De redenering die je in je brief ontwikkelt over de fictie van eerlijke goochelaars, deed me meteen denken aan een tekst die ik met de studenten in mijn eerstejaarscursus 'Inleiding tot de studie van de letterkunde' bespreek, in het hoofdstuk dat over fictie gaat meer bepaald. Het is een bekende tekst in mijn vakgebied, van de hand van de Amerikaanse taalfilosoof John Searle. De tekst dateert van 1975, als ik me dat goed herinner. Hij heet 'The Logical Status of Fictional Discourse'. Searle is vooral bekend geworden door zijn werk over taalhandelingen ('speech acts'). Wanneer we taal gebruiken, zegt hij, dan doen we ook iets: we stellen een handeling met en in onze taal. Een priester die tot een pasgeboren kind zegt 'ik doop U', doet daarmee ook iets, net als wie een bevel geeft, een vraag stelt, een leugen vertelt. Elke taaluiting kan volgens Searle gezien worden als een specifieke taalhandeling en in zijn tekst over fictie stelt hij zich de vraag welk soort dragende taalhandeling romans en kortverhalen hebben.
Om die vraag goed te kunnen beantwoorden, vergelijkt hij een krantenartikel met een passage uit een roman van Iris Murdoch.
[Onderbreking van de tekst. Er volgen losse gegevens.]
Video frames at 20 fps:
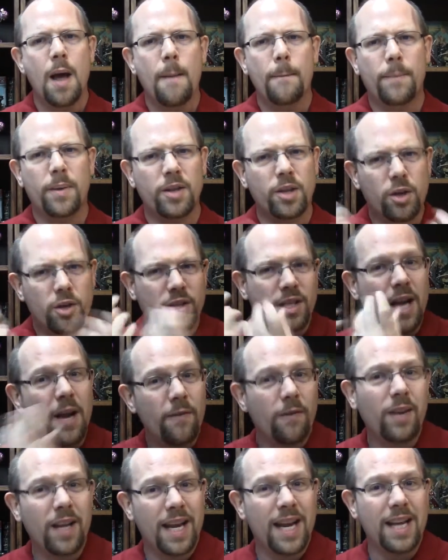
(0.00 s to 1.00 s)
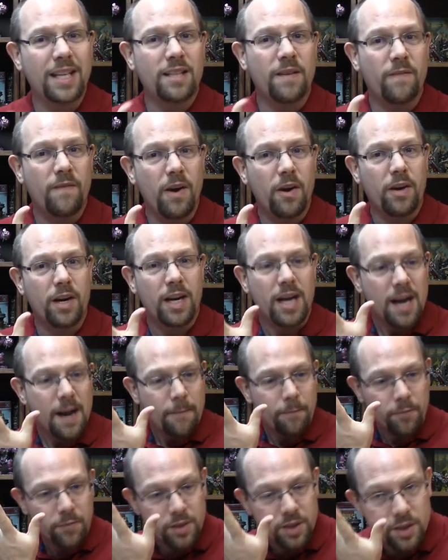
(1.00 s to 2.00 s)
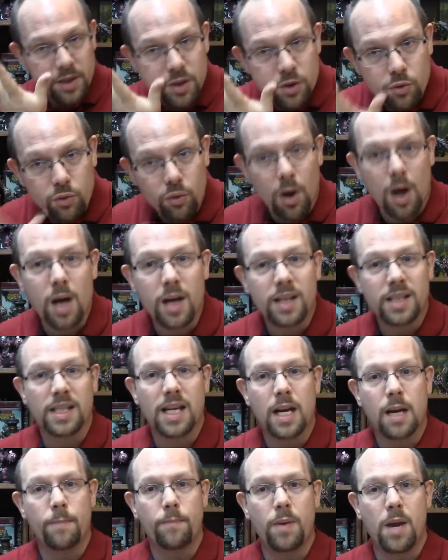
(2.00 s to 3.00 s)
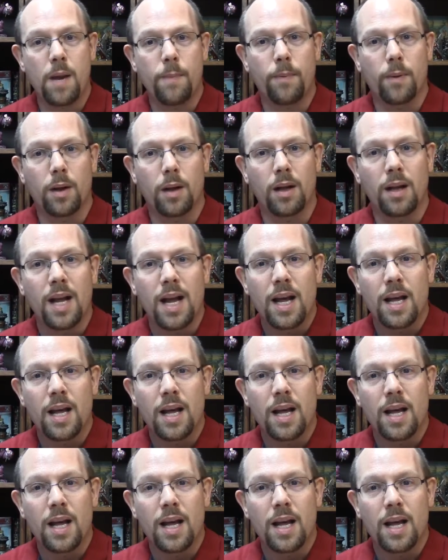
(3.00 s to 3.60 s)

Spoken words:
but there definitely is a very strong set of people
De taalhandeling die in het krantenartikel centraal staat, zegt Searle, is de bewering: een journalist doet een uitspraak en die uitspraak moet aan allerlei voorwaarden voldoen om 'succesvol' te kunnen zijn, i.e. om voor de lezers van de krant aan de logische verwachtingen te voldoen die ze bij het lezen van een artikel hebben. Ze gaan ervan uit dat een journalist dingen beweert die ook waar zijn of althans onderbouwd kunnen worden. Wie een bewering doet, moet argumenten kunnen aanvoeren die deze bewering ondersteunen. Ook mag een bewering niet iets vanzelfsprekends zeggen. Als we samen door een plensbui lopen en ik zeg 'het regent', dan doe ik geen bewering; ik maak een vaststelling en jij en ik kunnen samen meteen zien dat die vaststelling ook klopt. (Je moet er eens op letten: wanneer een politicus tijdens een interview zegt 'Ik stel vast dat … ', dan is wat volgt in de meeste gevallen geen vaststelling.)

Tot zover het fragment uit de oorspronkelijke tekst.